What you should do:
Omit every picture while repeating the entries exactly.

Stored entries
########

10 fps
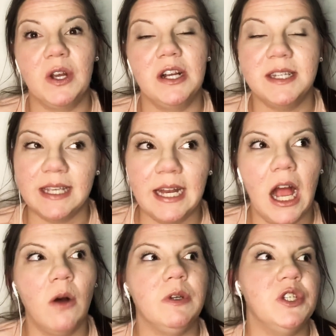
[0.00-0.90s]
to get
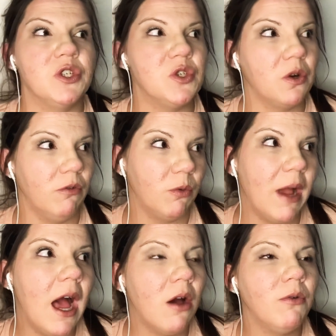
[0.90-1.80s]
out. We just drove
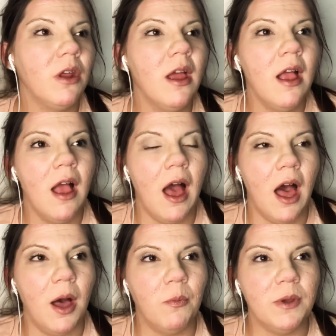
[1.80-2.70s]
around.
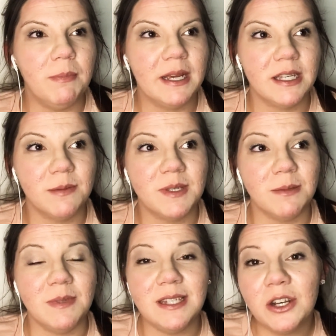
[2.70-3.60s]
We picked up
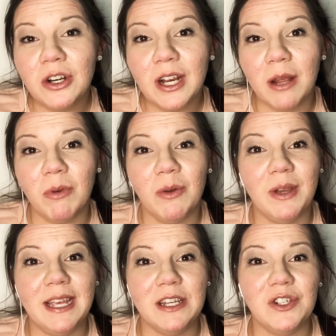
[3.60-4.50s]
some dinner and we
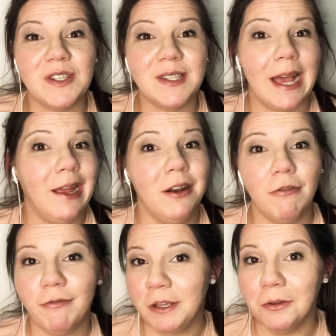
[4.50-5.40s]
went and just sat in a
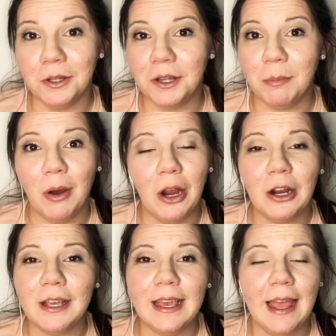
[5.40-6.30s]
field at the
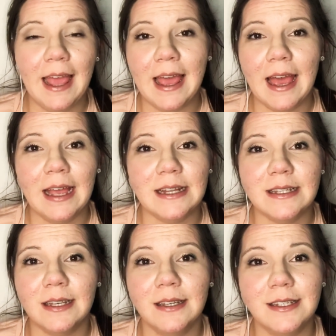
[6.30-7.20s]
park and
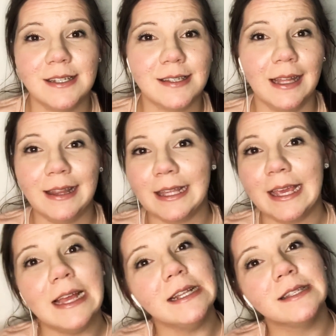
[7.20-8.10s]
just let the
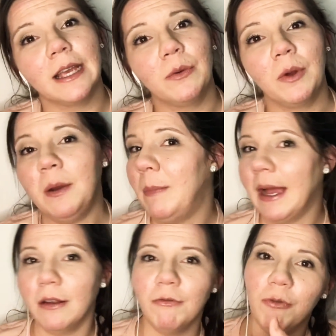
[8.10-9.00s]
kids like run
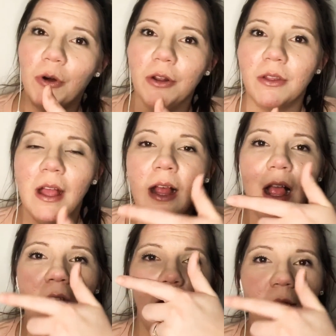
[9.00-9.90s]
back and forth
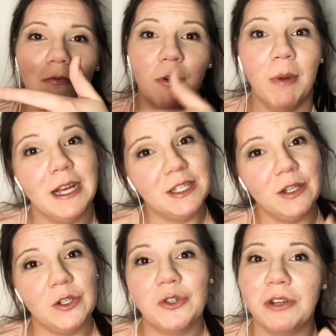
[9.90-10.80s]
from us to
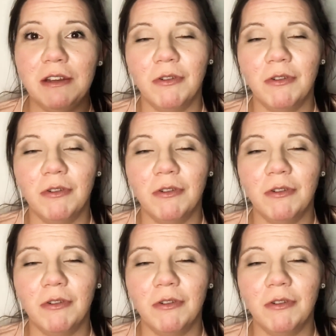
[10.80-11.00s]
the tree,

########

Result:
10 fps
[0.00-0.90s]
to get
[0.90-1.80s]
out. We just drove
[1.80-2.70s]
around.
[2.70-3.60s]
We picked up
[3.60-4.50s]
some dinner and we
[4.50-5.40s]
went and just sat in a
[5.40-6.30s]
field at the
[6.30-7.20s]
park and
[7.20-8.10s]
just let the
[8.10-9.00s]
kids like run
[9.00-9.90s]
back and forth
[9.90-10.80s]
from us to
[10.80-11.00s]
the tree,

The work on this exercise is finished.